I am interested in investing on a regular time basis, basically because of the weekly buying kick :).
I was not too happy with TWINVEST(no selling) and implemented my own method, which is a combination of VCA and AIM, growing Portfolio Control with a weekly(inflation adjusted) amount and buying and selling around this Portfolio Control point in the usual AIM way.
That was until I read your posts on Synchrovest and downloaded your spreadsheet(which is really very nice). I see what you mean, by lowering the sell percentage to 50%, you hit the $10,000 total value in year 3, month 1. Sell percentage 30% hits the $10,000 in year 3, month 6. Amazing. That is 100 times your first $100. (Of course you continue with your regular investments, so it is not really 100 times your original investment).

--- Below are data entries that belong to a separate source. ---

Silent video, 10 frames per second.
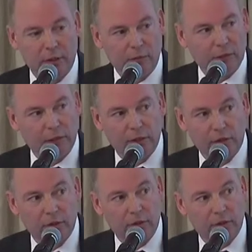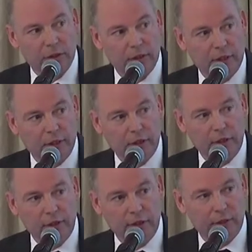something that's known as an
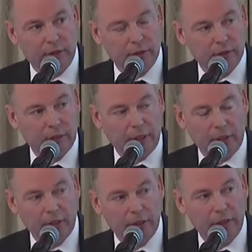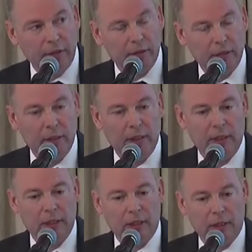energy yield guarantee.
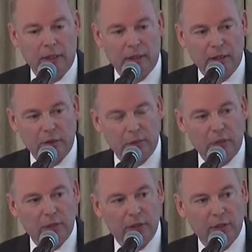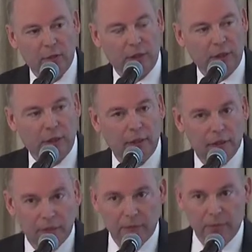And I should probably explain
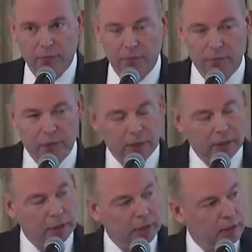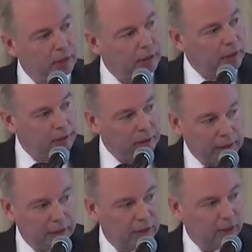that the
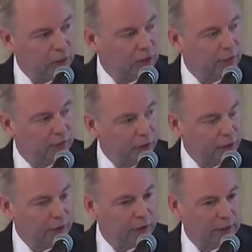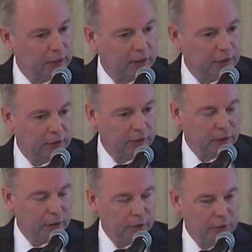97% availability guarantee on the
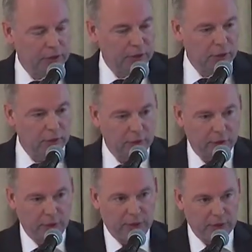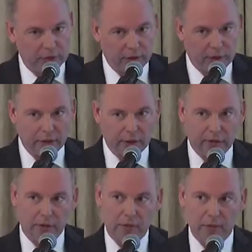equipment simply just means that the
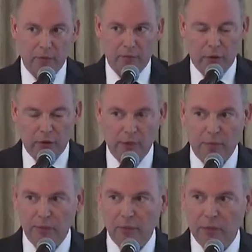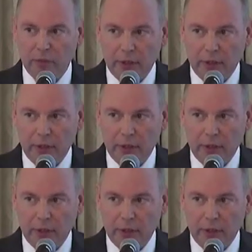OEM um,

I have started a Synchrovest Machine on a weekly basis in a Mutual Fund, planning to have a 30% Sell percentage. Because of Synchrovest's aggressive buying and selling I don't think you need an aggressive Fund. Basically a fund with a 10..5..10 series will do, I guess. Moderate amplitude (2x) is ok, frequency as high as possible please.
It could well be an excellent time to start Synchrovest because the market seems "lowish" and capable of spiking to the downside(which is why I use the weekly update).
Rereading Mr Lichello's(3rd edition)criticism: page 32:"But that first hurdle- the initial 100 percent rise- was an imposing one." etc. I think with the 30% Sell percentage you sell sooner and have a cash reserve sooner. Also you can borrow some money from an AIM machine :). On page 33 Mr Lichello states that he might well have underestimated Synchrovest for the average employed investor.
Thanks for your efforts in Systematic Investing, I also read your great posts on the MSN and TMF site.